*Exercise aim:* While reading through the material below, copy each line that holds the word "frames".

Data shown START

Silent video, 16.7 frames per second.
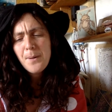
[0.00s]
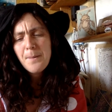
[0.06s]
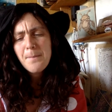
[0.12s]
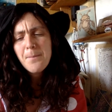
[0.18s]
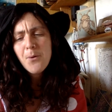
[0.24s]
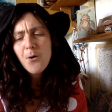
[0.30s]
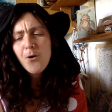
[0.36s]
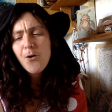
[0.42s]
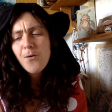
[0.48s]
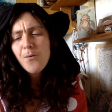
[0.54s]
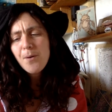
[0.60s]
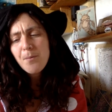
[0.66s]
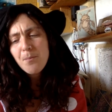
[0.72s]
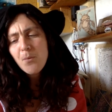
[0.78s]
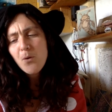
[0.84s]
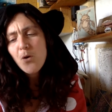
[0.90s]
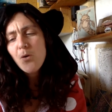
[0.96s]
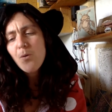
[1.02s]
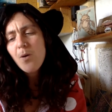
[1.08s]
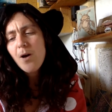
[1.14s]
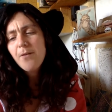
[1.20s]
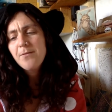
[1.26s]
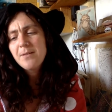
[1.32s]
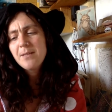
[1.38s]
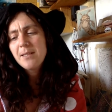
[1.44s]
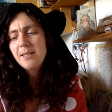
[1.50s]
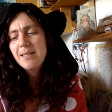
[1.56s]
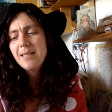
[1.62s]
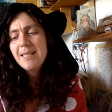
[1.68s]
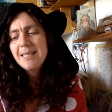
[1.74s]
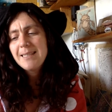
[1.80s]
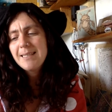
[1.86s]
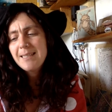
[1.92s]
More and more often
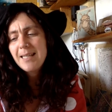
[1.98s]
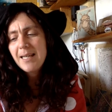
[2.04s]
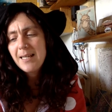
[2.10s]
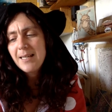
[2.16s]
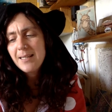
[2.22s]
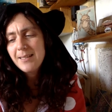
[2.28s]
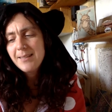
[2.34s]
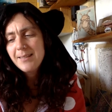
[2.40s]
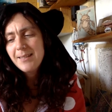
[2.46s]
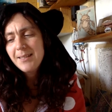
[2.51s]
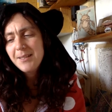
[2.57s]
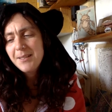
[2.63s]
these days,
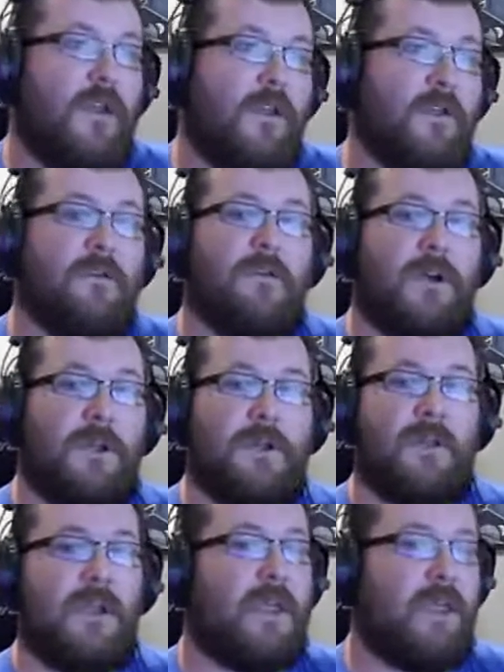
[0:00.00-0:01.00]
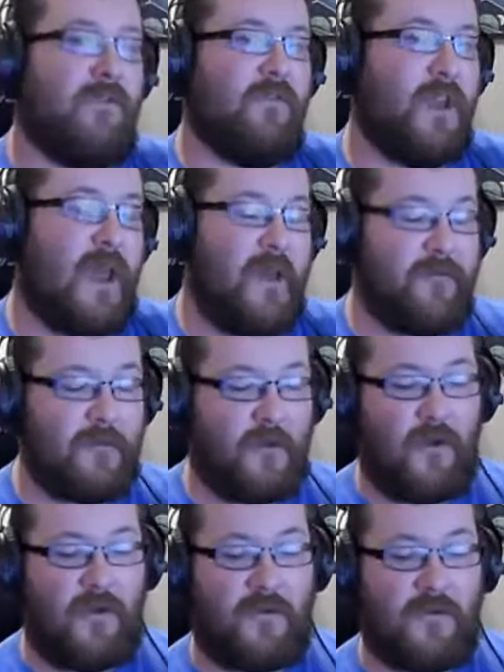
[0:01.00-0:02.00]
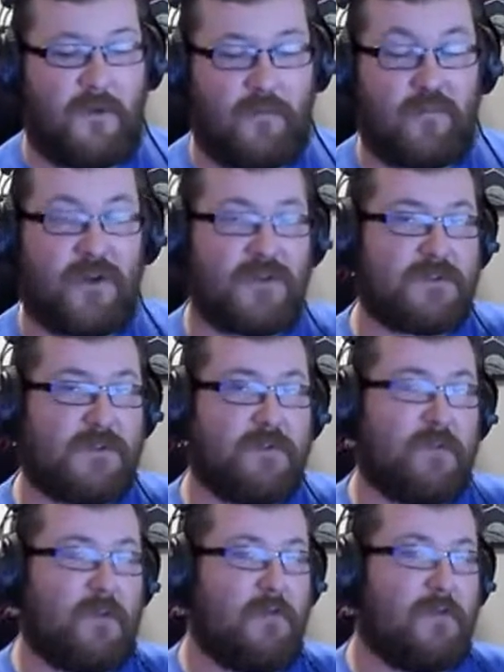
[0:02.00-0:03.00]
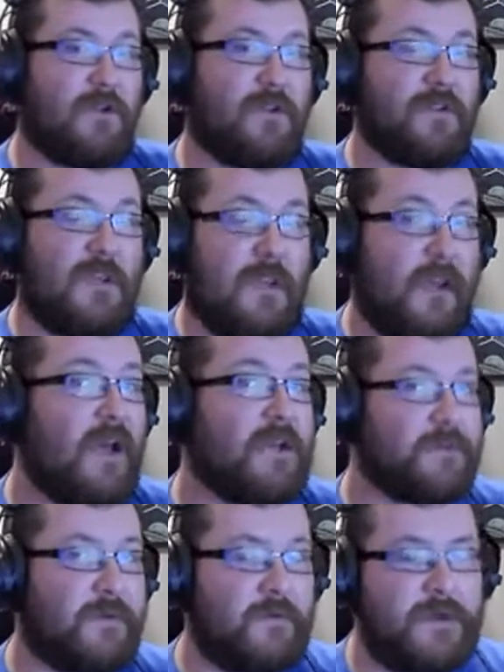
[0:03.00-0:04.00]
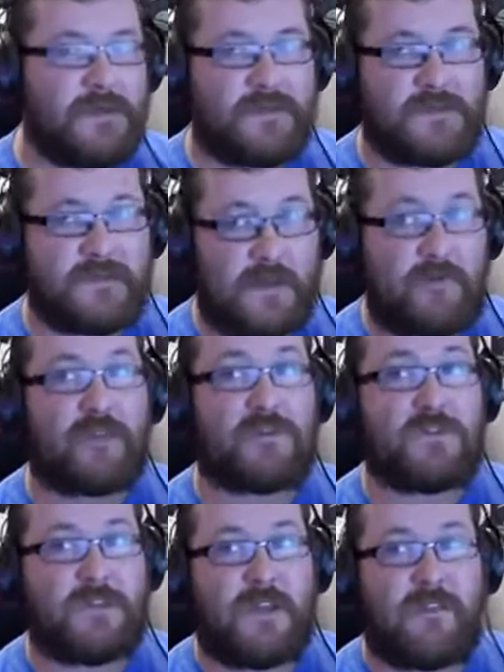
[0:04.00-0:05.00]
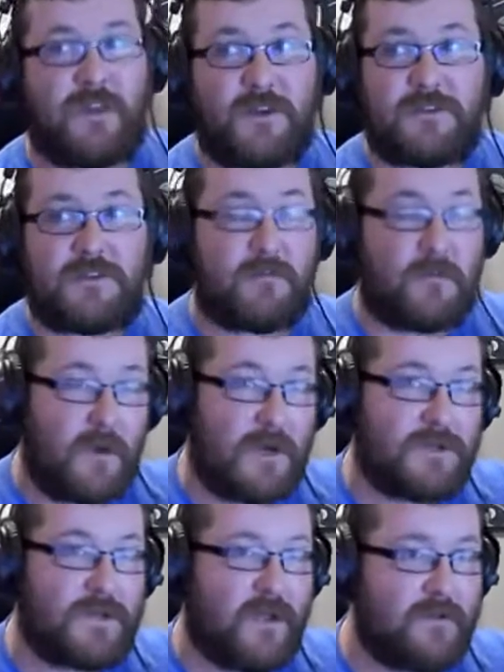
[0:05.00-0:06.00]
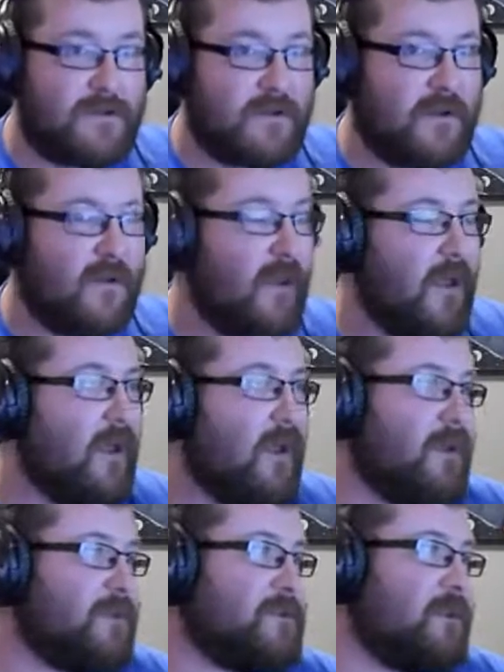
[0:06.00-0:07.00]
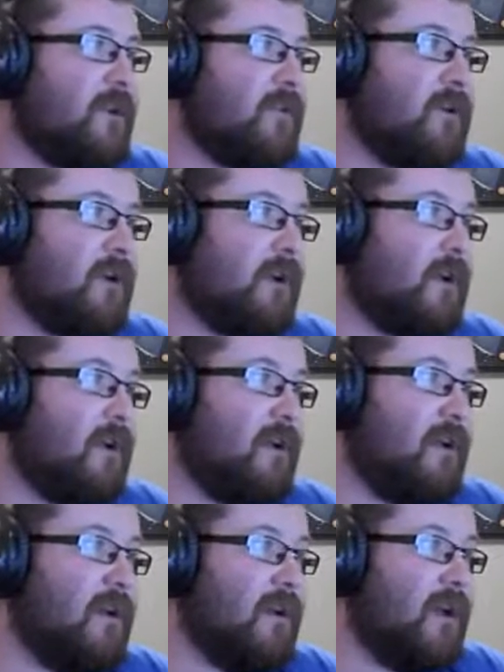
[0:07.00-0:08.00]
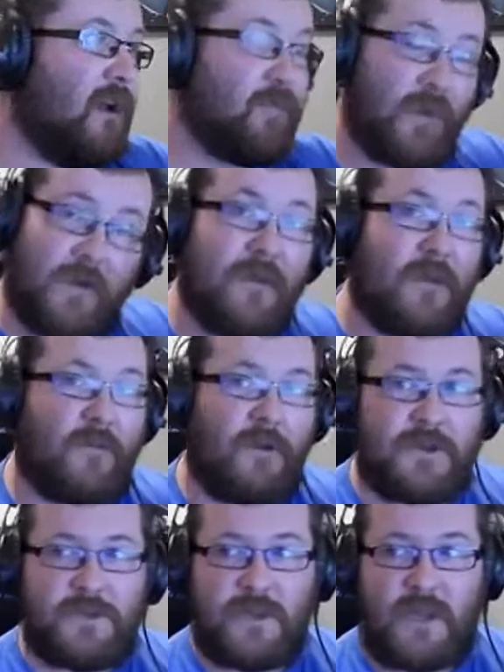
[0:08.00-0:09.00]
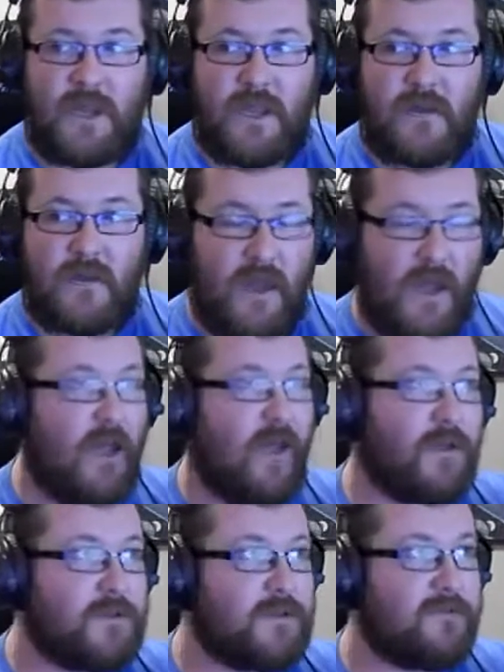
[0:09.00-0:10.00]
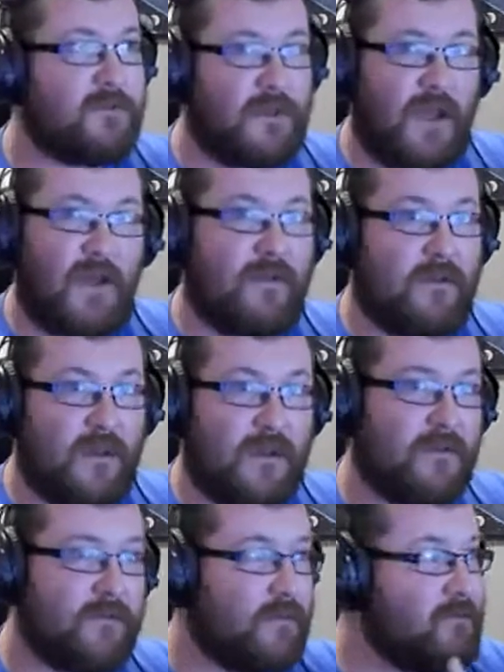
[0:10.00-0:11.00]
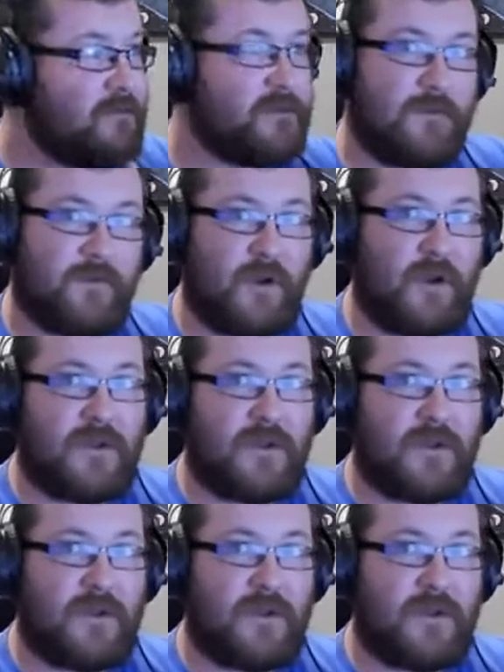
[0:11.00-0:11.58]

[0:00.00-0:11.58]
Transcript: Like even after all the buzz and everything going on, it has been a while since I personally have actually watched Avatar. So I'm probably gonna watch it, and I also have got like a new super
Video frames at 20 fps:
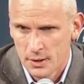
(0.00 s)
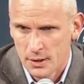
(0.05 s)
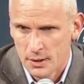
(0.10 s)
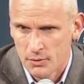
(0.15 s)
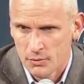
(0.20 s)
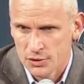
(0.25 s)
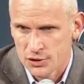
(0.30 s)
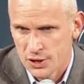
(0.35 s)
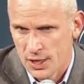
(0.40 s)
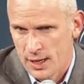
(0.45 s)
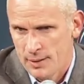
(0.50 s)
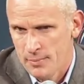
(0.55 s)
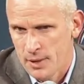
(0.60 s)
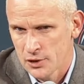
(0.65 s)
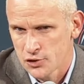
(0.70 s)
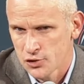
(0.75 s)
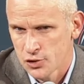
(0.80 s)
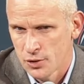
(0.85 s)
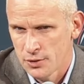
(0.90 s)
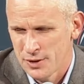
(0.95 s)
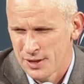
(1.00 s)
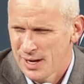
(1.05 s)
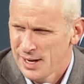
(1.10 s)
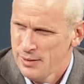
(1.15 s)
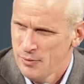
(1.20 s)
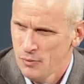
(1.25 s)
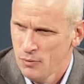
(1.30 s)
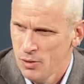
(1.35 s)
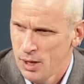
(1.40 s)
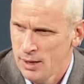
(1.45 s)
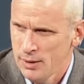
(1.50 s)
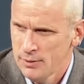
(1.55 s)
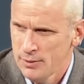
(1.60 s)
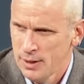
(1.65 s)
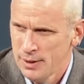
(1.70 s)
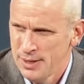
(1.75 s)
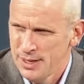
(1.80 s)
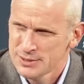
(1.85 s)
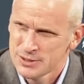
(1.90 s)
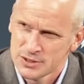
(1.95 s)
which I'm not sure that I, I, I
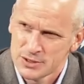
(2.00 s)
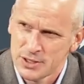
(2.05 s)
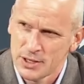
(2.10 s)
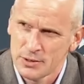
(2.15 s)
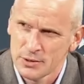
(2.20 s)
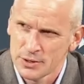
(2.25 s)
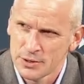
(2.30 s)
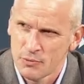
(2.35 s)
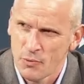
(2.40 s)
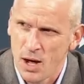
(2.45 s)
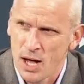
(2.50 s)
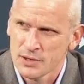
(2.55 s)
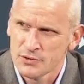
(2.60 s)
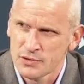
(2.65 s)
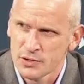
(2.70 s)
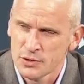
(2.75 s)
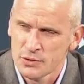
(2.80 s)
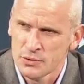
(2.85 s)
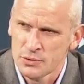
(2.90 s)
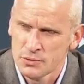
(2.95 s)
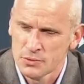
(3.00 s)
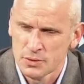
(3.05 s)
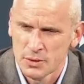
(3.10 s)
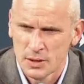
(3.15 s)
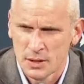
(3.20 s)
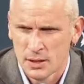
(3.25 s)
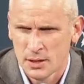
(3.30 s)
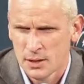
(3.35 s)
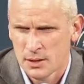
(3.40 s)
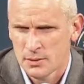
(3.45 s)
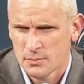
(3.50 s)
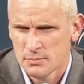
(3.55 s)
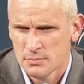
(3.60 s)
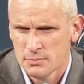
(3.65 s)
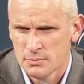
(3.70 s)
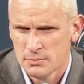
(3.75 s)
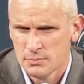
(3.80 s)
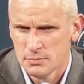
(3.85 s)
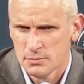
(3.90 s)
necessarily want to, um,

Data shown END

*Task answer:*
Silent video, 16.7 frames per second.
Video frames at 20 fps:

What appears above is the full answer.